Some simply expired before parliamentary ratification. Policy consistency is a fundamental piece to the economic puzzle, without which it becomes difficult to attract both domestic and foreign investment.
Furthermore, Zimbabwe’s policy inconsistency on mining (exploration an actual licencing), land tenure (title deeds in agriculture), petroleum importation and grain marketing regulations have dented investor sentiments on the local market.
A 2018 study by the International Monetary Fund (IMF) discovered that 60% of the Zimbabwean economy is informal, second in the world only to Bolivia’s 62,3%.
The level of informalisation in the country is now estimated to be between 70-75%. This means that the shadow economy in Zimbabwe transacts billions more than the formal economy.
The shadow economy weighs heavily on economic recovery efforts as tax revenues dwindle and the treasury is forced to institute more taxes on the compliant few.
The local business climate has been punitive to investors who use formal channels to trade in the economy and this has accelerated the rate of informalisation, corruption and crowded out genuine investment.
The major reason why investor interest on the Zimbabwe Stock Exchange and local businesses has waned in the past three years is because of restrictions on repatriating dividends and capital for foreign investors.
The same applies to guaranteed exit when divesting from Zimbabwe.
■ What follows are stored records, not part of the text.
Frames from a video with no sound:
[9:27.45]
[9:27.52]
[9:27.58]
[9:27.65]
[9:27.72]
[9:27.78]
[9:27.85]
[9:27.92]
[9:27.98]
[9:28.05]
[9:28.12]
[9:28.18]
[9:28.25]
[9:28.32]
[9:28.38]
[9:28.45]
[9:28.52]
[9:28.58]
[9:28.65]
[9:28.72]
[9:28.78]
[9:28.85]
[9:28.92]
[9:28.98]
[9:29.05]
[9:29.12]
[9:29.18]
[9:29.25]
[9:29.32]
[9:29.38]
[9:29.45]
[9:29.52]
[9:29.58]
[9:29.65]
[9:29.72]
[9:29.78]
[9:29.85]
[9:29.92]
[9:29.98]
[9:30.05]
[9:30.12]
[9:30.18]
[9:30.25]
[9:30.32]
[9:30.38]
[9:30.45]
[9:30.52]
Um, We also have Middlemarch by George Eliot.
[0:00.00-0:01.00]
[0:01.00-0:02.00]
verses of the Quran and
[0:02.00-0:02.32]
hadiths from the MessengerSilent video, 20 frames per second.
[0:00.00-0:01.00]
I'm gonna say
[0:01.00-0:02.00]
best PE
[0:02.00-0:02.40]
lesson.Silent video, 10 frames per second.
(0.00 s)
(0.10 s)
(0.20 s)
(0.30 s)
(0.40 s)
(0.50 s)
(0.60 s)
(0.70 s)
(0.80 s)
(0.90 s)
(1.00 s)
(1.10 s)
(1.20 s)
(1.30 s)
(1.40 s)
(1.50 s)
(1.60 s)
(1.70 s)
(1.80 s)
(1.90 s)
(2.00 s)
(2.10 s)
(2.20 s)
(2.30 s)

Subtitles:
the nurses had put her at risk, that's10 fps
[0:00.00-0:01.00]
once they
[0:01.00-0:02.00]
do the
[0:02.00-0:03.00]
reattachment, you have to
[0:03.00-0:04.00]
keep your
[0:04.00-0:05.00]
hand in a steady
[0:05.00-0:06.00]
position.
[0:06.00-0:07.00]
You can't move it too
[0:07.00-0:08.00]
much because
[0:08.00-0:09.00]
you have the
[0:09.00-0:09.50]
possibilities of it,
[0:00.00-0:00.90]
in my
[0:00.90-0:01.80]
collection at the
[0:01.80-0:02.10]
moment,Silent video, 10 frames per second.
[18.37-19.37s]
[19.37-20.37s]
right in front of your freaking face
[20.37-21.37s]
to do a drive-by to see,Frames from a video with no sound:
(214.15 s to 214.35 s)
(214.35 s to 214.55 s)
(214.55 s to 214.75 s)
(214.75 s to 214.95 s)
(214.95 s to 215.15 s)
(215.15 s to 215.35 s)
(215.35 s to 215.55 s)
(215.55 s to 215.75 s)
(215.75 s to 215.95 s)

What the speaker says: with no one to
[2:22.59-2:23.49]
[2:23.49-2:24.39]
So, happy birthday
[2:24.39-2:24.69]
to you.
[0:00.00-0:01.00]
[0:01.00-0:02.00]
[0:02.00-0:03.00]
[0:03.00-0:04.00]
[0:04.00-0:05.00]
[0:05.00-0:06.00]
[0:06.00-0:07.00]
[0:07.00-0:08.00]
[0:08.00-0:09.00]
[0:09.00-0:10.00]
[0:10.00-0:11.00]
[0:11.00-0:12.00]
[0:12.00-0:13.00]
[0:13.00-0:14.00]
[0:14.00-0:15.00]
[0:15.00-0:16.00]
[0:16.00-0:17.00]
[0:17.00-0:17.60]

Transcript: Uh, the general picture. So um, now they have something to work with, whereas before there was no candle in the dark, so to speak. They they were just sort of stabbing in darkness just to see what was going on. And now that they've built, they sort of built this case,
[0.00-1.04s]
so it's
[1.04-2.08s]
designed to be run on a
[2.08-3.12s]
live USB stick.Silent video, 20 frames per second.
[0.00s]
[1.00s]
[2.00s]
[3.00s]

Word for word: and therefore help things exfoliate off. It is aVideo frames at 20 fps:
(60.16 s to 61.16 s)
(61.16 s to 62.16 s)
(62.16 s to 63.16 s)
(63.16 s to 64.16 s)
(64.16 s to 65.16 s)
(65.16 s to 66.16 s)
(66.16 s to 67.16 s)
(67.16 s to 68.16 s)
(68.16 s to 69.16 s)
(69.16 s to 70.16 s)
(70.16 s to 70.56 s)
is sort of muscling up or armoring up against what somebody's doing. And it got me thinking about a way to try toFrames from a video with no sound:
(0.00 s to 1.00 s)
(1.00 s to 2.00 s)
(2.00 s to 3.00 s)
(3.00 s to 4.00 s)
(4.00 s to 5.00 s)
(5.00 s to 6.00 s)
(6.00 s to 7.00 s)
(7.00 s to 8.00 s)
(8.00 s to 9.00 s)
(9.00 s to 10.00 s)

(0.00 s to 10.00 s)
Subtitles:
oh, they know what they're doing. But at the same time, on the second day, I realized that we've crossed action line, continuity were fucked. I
The country’s foreign exchange regulations and inconsistent monetary policies have been a pain to most investors, who sought formal channels to repatriate dividends.
In the end, potential investors hold onto their capital or invest elsewhere in the region while existing ones look for illegal or unofficial channels to repatriate their dividends. The government must craft 10 years (or even more) investment policies that do not shift with change of personnel in government departments.
These policies must align with other Southern African countries, which compete for the same investment inflows and are endowed with similar natural resources.